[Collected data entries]
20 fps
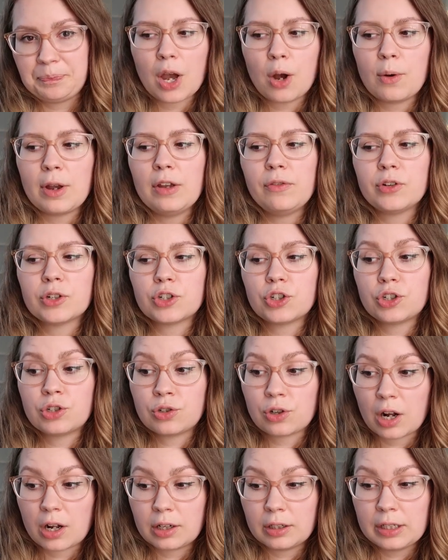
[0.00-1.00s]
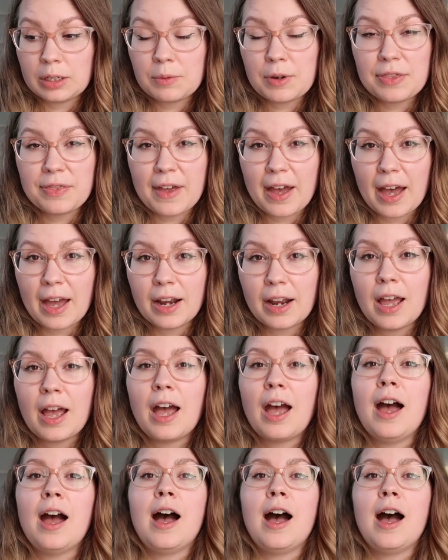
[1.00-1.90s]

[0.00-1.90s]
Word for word: So if you're struggling with that,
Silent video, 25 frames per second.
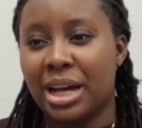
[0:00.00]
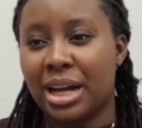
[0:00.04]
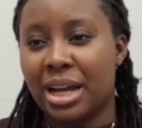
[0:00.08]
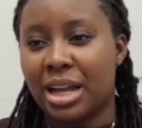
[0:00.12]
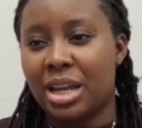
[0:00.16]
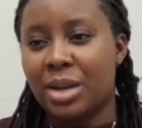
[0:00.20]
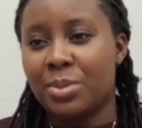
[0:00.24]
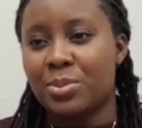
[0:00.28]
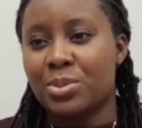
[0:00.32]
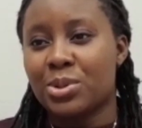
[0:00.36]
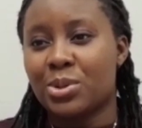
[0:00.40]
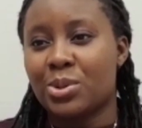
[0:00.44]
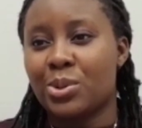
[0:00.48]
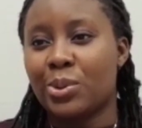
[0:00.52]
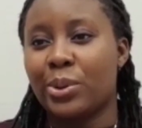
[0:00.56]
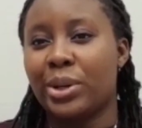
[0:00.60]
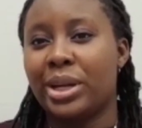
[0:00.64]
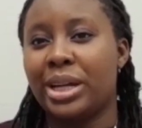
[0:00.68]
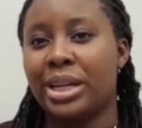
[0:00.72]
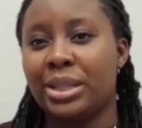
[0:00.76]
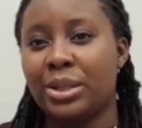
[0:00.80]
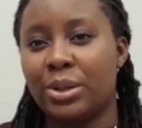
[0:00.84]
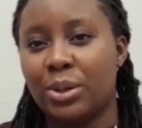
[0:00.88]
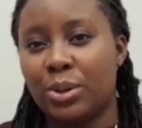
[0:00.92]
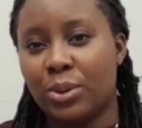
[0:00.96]
that keeps
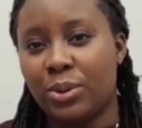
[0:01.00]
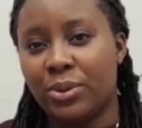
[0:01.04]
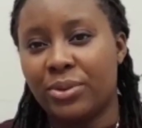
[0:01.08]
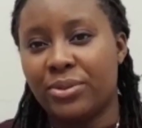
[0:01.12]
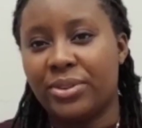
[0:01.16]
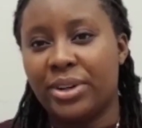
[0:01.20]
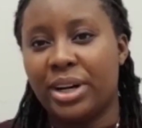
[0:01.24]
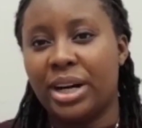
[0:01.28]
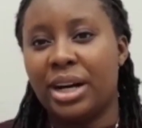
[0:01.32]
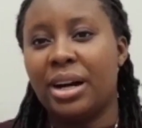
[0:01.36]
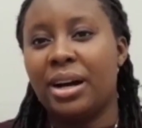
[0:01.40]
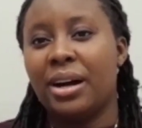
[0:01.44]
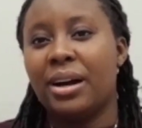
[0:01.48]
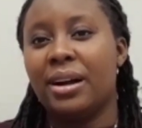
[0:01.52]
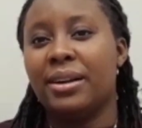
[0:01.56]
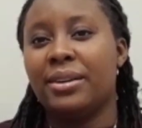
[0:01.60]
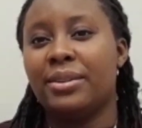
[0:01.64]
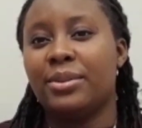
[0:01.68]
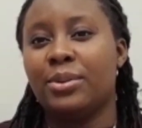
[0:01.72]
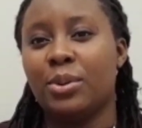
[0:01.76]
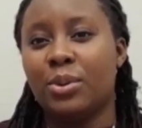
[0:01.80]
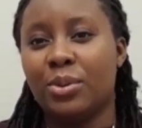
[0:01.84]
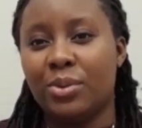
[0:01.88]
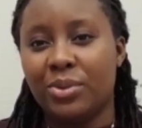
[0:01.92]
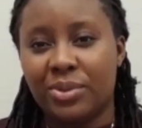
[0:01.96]
going over
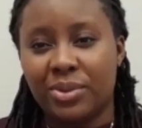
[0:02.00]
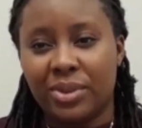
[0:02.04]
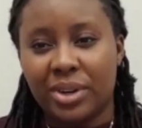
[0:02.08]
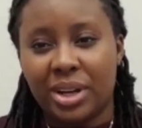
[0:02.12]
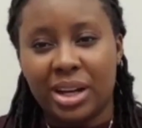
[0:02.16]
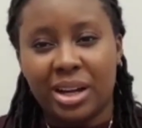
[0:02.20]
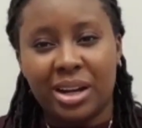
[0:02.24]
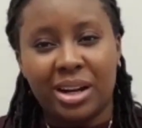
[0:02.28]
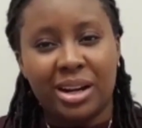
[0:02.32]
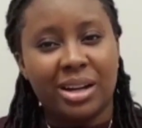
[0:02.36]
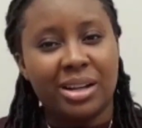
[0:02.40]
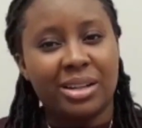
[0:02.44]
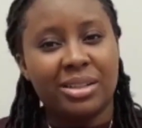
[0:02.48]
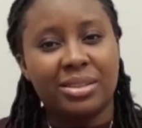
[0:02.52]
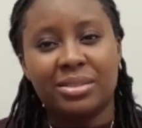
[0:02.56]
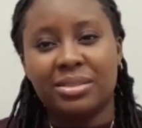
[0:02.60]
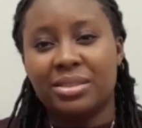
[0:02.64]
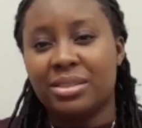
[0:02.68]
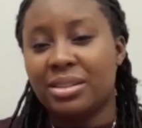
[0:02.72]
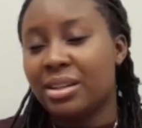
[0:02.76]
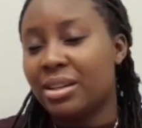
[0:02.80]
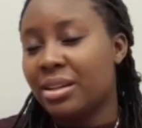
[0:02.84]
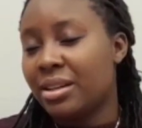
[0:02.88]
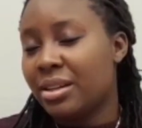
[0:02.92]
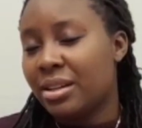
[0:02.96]
and over and
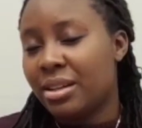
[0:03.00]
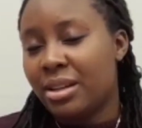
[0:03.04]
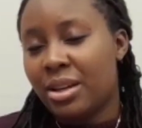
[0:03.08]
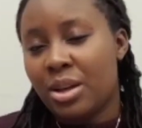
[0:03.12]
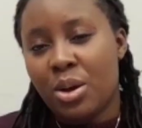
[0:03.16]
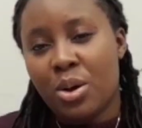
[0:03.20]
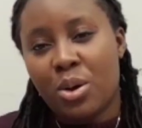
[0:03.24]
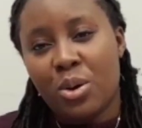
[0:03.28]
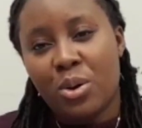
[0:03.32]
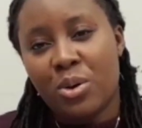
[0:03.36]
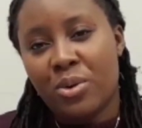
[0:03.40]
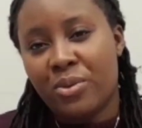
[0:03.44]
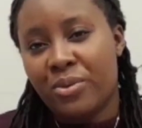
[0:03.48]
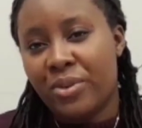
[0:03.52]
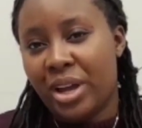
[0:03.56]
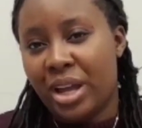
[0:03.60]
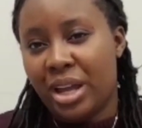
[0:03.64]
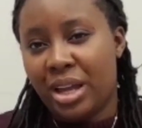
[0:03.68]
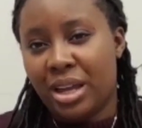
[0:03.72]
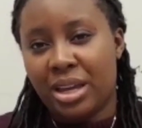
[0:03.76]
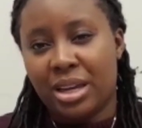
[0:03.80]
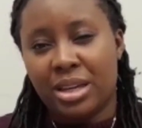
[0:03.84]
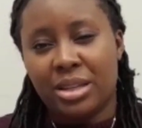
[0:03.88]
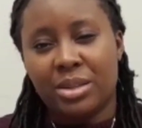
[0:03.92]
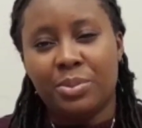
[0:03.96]
over
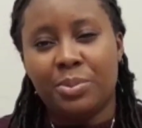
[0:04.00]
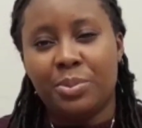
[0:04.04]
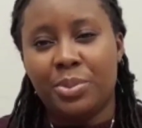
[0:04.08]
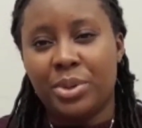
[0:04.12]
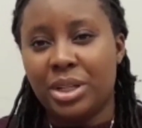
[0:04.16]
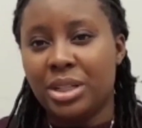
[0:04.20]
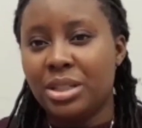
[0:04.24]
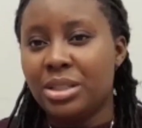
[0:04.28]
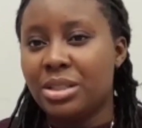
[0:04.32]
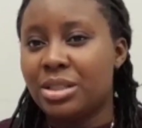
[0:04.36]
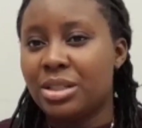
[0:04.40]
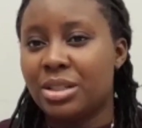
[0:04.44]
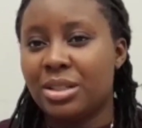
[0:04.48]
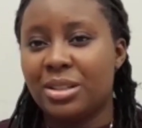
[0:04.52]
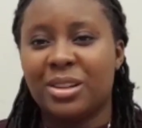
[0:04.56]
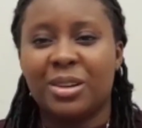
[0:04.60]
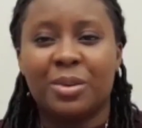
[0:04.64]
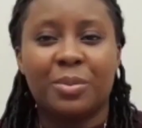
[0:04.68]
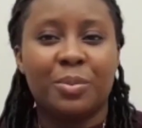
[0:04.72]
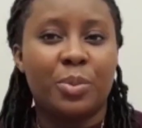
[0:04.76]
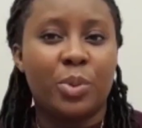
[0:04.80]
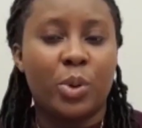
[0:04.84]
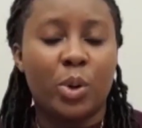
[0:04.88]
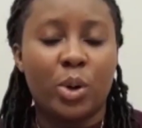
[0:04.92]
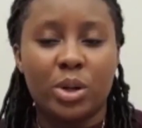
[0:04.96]
again, binging
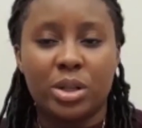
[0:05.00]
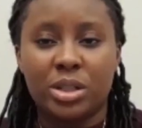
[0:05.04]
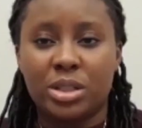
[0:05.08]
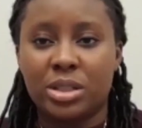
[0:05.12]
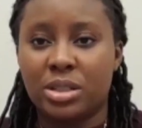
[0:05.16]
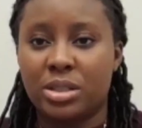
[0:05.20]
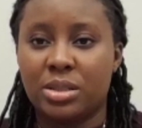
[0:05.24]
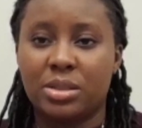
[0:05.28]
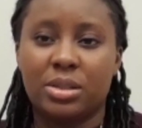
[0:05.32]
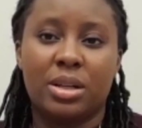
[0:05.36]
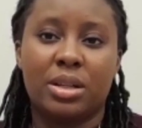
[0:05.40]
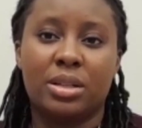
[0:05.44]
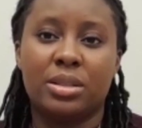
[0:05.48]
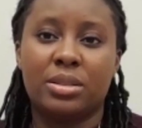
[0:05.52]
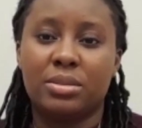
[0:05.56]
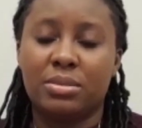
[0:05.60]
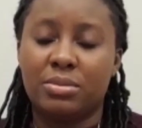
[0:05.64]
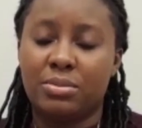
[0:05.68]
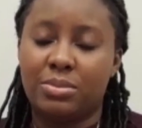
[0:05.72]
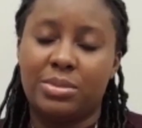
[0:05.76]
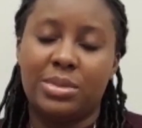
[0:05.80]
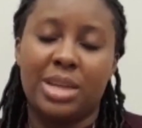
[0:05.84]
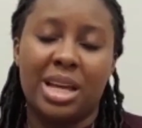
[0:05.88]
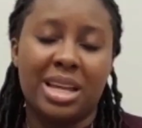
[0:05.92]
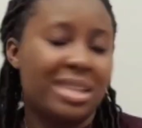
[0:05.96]
and purging, and
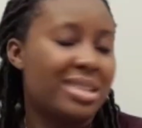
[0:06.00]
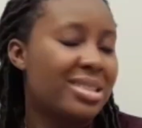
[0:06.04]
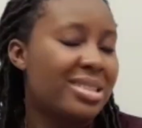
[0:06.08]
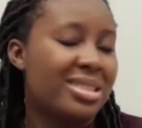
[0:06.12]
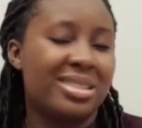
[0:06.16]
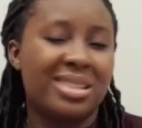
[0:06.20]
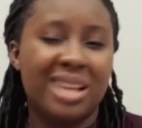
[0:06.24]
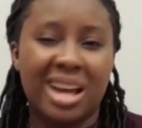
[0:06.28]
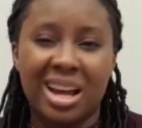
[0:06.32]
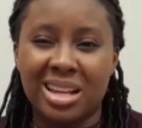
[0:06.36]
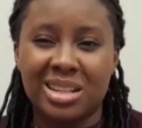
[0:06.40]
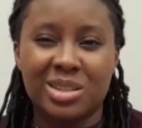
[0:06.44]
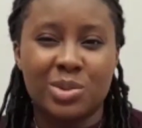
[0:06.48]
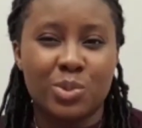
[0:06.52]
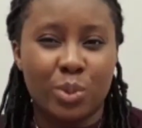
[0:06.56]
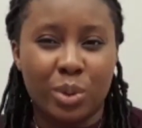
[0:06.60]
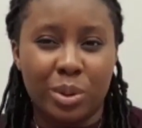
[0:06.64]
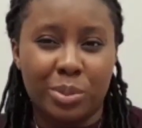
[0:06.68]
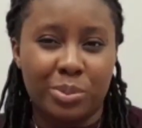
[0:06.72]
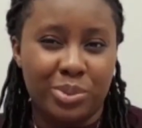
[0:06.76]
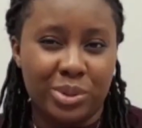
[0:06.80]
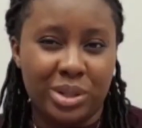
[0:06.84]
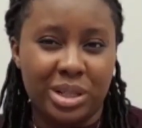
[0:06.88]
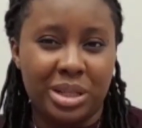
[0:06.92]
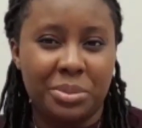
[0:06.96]
that's
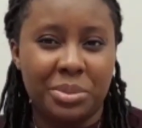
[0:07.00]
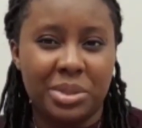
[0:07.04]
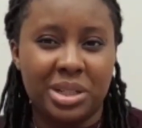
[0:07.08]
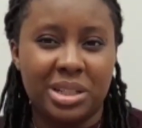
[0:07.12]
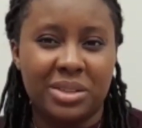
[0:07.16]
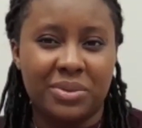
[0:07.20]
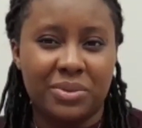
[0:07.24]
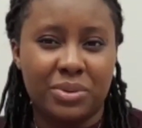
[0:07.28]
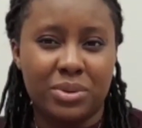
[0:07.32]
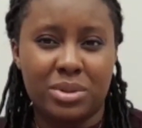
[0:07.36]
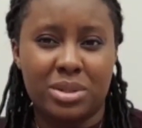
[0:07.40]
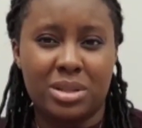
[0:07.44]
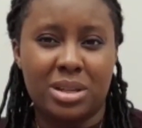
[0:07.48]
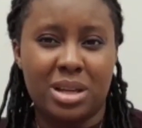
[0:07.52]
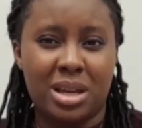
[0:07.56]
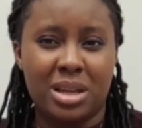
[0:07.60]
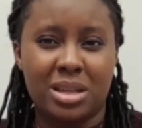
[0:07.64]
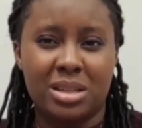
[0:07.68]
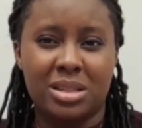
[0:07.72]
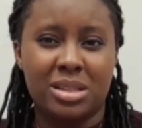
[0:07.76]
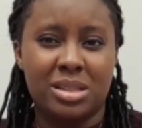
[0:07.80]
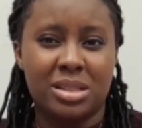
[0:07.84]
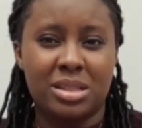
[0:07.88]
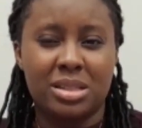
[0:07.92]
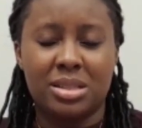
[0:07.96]
what bulimia nervosa
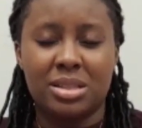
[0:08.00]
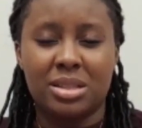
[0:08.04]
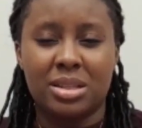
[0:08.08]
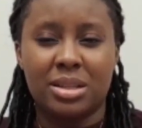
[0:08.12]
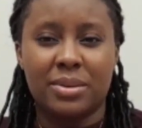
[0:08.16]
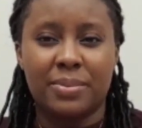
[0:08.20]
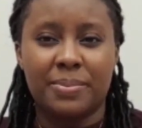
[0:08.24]
is.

■ **TASK GOAL**
Print the entries above exactly, taking out only the pictures.

■ **RESPONSE TO THIS TASK**
20 fps
[0.00-1.00s]
[1.00-1.90s]

[0.00-1.90s]
Word for word: So if you're struggling with that,
Silent video, 25 frames per second.
[0:00.00]
[0:00.04]
[0:00.08]
[0:00.12]
[0:00.16]
[0:00.20]
[0:00.24]
[0:00.28]
[0:00.32]
[0:00.36]
[0:00.40]
[0:00.44]
[0:00.48]
[0:00.52]
[0:00.56]
[0:00.60]
[0:00.64]
[0:00.68]
[0:00.72]
[0:00.76]
[0:00.80]
[0:00.84]
[0:00.88]
[0:00.92]
[0:00.96]
that keeps
[0:01.00]
[0:01.04]
[0:01.08]
[0:01.12]
[0:01.16]
[0:01.20]
[0:01.24]
[0:01.28]
[0:01.32]
[0:01.36]
[0:01.40]
[0:01.44]
[0:01.48]
[0:01.52]
[0:01.56]
[0:01.60]
[0:01.64]
[0:01.68]
[0:01.72]
[0:01.76]
[0:01.80]
[0:01.84]
[0:01.88]
[0:01.92]
[0:01.96]
going over
[0:02.00]
[0:02.04]
[0:02.08]
[0:02.12]
[0:02.16]
[0:02.20]
[0:02.24]
[0:02.28]
[0:02.32]
[0:02.36]
[0:02.40]
[0:02.44]
[0:02.48]
[0:02.52]
[0:02.56]
[0:02.60]
[0:02.64]
[0:02.68]
[0:02.72]
[0:02.76]
[0:02.80]
[0:02.84]
[0:02.88]
[0:02.92]
[0:02.96]
and over and
[0:03.00]
[0:03.04]
[0:03.08]
[0:03.12]
[0:03.16]
[0:03.20]
[0:03.24]
[0:03.28]
[0:03.32]
[0:03.36]
[0:03.40]
[0:03.44]
[0:03.48]
[0:03.52]
[0:03.56]
[0:03.60]
[0:03.64]
[0:03.68]
[0:03.72]
[0:03.76]
[0:03.80]
[0:03.84]
[0:03.88]
[0:03.92]
[0:03.96]
over
[0:04.00]
[0:04.04]
[0:04.08]
[0:04.12]
[0:04.16]
[0:04.20]
[0:04.24]
[0:04.28]
[0:04.32]
[0:04.36]
[0:04.40]
[0:04.44]
[0:04.48]
[0:04.52]
[0:04.56]
[0:04.60]
[0:04.64]
[0:04.68]
[0:04.72]
[0:04.76]
[0:04.80]
[0:04.84]
[0:04.88]
[0:04.92]
[0:04.96]
again, binging
[0:05.00]
[0:05.04]
[0:05.08]
[0:05.12]
[0:05.16]
[0:05.20]
[0:05.24]
[0:05.28]
[0:05.32]
[0:05.36]
[0:05.40]
[0:05.44]
[0:05.48]
[0:05.52]
[0:05.56]
[0:05.60]
[0:05.64]
[0:05.68]
[0:05.72]
[0:05.76]
[0:05.80]
[0:05.84]
[0:05.88]
[0:05.92]
[0:05.96]
and purging, and
[0:06.00]
[0:06.04]
[0:06.08]
[0:06.12]
[0:06.16]
[0:06.20]
[0:06.24]
[0:06.28]
[0:06.32]
[0:06.36]
[0:06.40]
[0:06.44]
[0:06.48]
[0:06.52]
[0:06.56]
[0:06.60]
[0:06.64]
[0:06.68]
[0:06.72]
[0:06.76]
[0:06.80]
[0:06.84]
[0:06.88]
[0:06.92]
[0:06.96]
that's
[0:07.00]
[0:07.04]
[0:07.08]
[0:07.12]
[0:07.16]
[0:07.20]
[0:07.24]
[0:07.28]
[0:07.32]
[0:07.36]
[0:07.40]
[0:07.44]
[0:07.48]
[0:07.52]
[0:07.56]
[0:07.60]
[0:07.64]
[0:07.68]
[0:07.72]
[0:07.76]
[0:07.80]
[0:07.84]
[0:07.88]
[0:07.92]
[0:07.96]
what bulimia nervosa
[0:08.00]
[0:08.04]
[0:08.08]
[0:08.12]
[0:08.16]
[0:08.20]
[0:08.24]
is.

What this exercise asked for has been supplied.